Stored items from a collection
= = = =

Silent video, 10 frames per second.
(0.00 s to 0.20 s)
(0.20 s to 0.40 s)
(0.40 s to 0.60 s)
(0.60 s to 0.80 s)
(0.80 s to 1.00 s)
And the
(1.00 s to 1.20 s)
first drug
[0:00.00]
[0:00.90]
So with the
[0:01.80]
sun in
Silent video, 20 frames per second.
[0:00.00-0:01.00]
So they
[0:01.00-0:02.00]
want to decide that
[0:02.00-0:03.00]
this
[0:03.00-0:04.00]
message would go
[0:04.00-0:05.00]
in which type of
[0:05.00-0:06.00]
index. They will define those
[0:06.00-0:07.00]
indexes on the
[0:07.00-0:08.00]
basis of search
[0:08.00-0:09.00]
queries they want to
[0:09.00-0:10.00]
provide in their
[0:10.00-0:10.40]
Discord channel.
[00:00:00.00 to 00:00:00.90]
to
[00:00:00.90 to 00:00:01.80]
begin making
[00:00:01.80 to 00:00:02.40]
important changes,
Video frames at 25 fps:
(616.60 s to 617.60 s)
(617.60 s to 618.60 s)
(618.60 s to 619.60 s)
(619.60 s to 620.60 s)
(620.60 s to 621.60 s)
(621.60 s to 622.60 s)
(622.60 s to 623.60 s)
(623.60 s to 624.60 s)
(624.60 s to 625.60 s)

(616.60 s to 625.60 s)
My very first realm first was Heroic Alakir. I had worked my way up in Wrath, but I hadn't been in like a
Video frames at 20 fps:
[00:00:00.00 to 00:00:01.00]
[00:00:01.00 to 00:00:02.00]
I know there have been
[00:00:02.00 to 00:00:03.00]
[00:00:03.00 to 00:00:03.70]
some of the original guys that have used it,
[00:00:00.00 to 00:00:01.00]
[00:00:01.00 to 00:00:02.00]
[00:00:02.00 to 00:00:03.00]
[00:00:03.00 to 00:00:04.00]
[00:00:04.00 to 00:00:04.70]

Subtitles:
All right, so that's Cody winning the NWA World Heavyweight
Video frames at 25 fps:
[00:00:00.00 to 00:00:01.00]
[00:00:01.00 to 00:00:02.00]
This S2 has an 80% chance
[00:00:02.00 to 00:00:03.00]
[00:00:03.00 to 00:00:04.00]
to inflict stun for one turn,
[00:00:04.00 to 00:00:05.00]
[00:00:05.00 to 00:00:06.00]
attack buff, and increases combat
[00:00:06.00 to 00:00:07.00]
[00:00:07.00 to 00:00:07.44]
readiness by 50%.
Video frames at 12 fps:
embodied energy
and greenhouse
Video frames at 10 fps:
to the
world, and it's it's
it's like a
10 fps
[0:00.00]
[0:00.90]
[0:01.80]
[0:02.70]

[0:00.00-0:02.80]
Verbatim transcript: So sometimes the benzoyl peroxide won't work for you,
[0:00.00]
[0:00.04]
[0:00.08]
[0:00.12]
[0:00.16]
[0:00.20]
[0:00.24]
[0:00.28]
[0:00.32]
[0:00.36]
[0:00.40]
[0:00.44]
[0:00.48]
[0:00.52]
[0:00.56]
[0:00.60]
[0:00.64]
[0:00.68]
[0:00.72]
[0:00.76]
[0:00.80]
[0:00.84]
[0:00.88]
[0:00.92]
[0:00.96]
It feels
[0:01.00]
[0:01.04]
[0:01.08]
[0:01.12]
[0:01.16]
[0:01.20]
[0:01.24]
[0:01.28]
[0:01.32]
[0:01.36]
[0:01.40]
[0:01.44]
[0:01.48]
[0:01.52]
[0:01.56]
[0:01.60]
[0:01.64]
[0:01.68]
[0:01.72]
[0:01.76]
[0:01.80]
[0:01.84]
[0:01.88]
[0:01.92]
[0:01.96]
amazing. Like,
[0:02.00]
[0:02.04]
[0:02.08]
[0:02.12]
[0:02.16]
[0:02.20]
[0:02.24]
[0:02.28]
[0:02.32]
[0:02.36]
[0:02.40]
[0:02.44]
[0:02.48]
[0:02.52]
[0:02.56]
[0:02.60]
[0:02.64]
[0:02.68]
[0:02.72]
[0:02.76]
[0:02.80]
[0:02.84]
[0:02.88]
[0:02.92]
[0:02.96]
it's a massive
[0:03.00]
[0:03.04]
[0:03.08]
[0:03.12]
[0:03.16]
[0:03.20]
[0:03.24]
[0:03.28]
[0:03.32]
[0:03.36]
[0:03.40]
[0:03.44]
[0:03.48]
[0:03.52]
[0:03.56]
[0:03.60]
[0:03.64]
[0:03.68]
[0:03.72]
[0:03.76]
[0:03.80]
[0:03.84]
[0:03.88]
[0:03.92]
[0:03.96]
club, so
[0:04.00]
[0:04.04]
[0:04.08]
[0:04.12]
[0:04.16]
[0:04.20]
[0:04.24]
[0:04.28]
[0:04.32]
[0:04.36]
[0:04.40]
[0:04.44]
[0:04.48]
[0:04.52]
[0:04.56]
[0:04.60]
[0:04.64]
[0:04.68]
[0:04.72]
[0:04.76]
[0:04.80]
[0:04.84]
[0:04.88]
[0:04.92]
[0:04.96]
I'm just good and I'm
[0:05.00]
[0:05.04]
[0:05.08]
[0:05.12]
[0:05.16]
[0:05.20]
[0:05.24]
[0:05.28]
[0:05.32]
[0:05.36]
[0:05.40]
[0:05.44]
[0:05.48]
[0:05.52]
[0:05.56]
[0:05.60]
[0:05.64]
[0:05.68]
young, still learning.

= = = =

▶ **Work order**
Where a line above contains the word "Silent", show that line.

▶ **Result of the task**
Silent video, 10 frames per second.
Silent video, 20 frames per second.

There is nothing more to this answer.